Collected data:
.....

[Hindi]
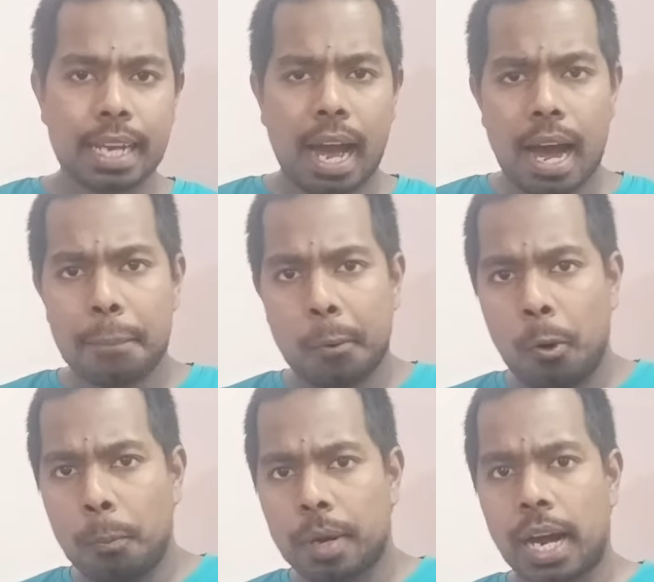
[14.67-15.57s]
क्या
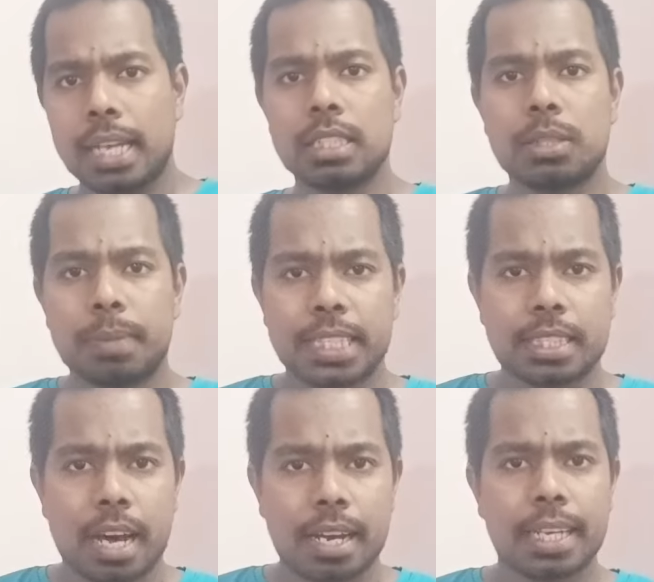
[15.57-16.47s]
आपको ब्रांच में
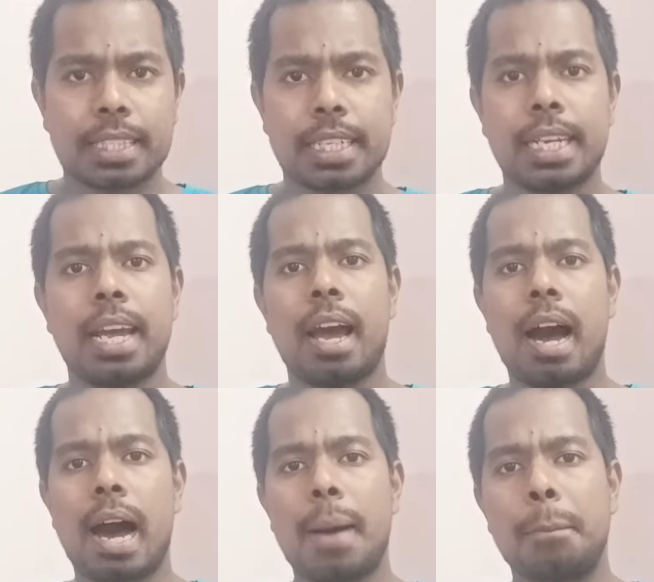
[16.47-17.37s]
जाने से
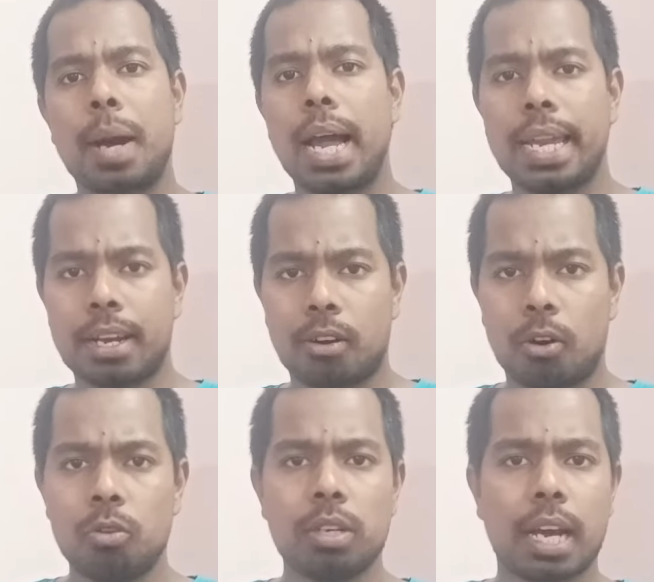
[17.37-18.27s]
आपका
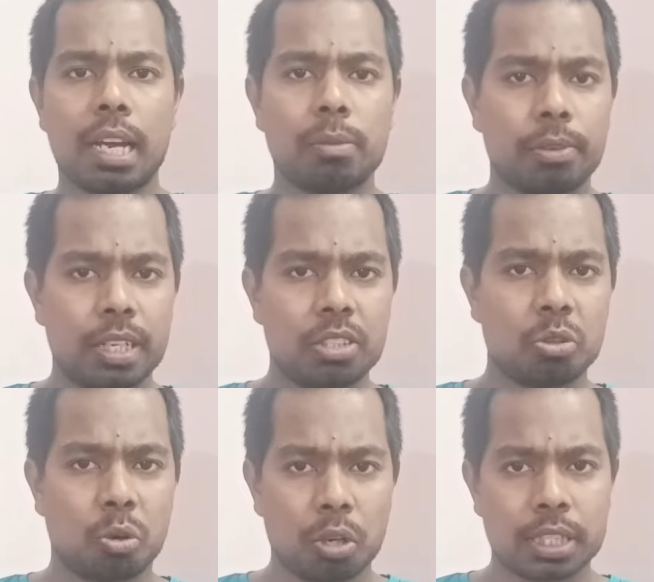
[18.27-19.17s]
अकाउंट
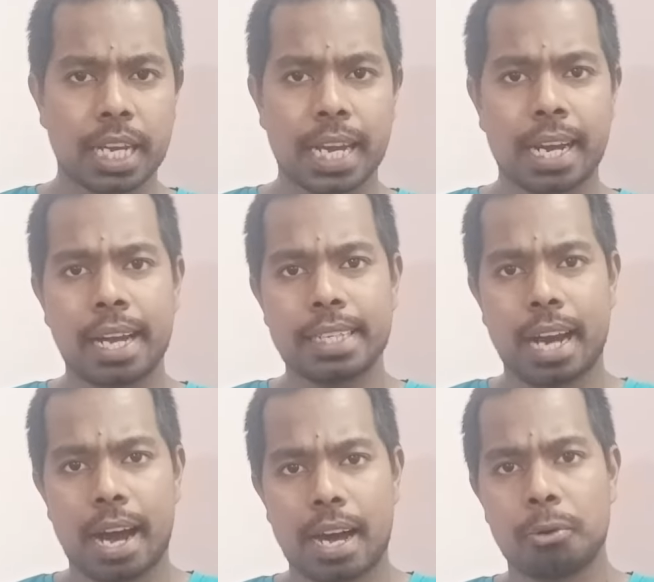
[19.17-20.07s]
अनफ्रीज हो जाएगा
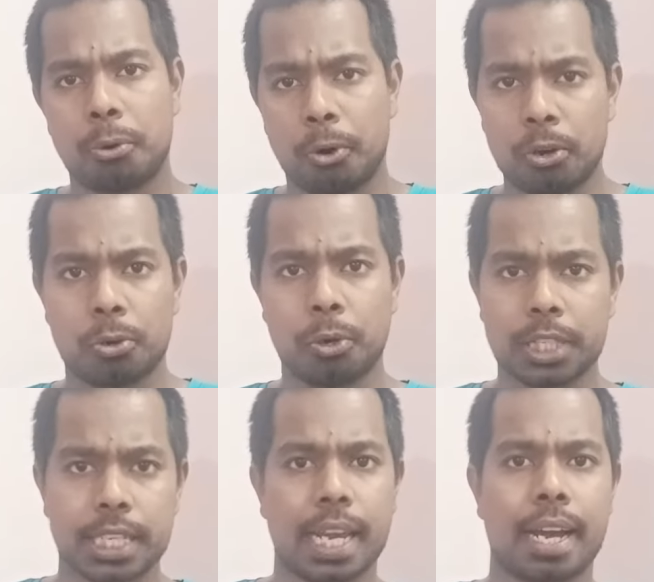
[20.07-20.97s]
या अनहोल्ड
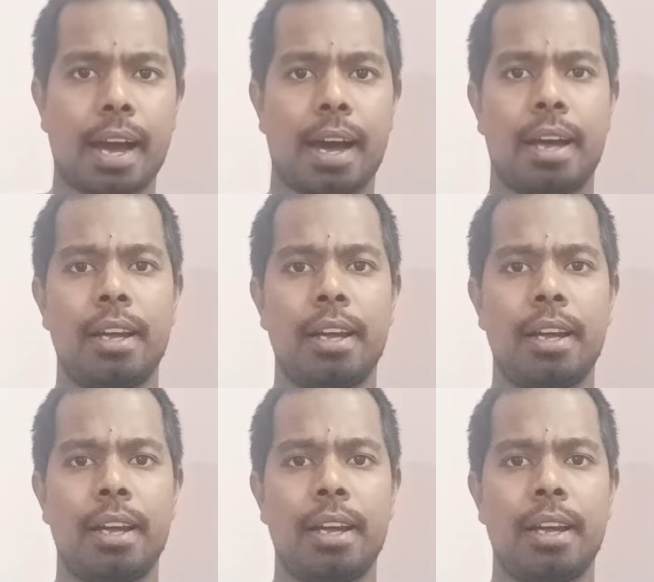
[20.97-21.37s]
हो जाएगा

.....

ACTIVITY:
The expected result is the data above in exact form, free of pictures.

SOLUTION:
[Hindi]
[14.67-15.57s]
क्या
[15.57-16.47s]
आपको ब्रांच में
[16.47-17.37s]
जाने से
[17.37-18.27s]
आपका
[18.27-19.17s]
अकाउंट
[19.17-20.07s]
अनफ्रीज हो जाएगा
[20.07-20.97s]
या अनहोल्ड
[20.97-21.37s]
हो जाएगा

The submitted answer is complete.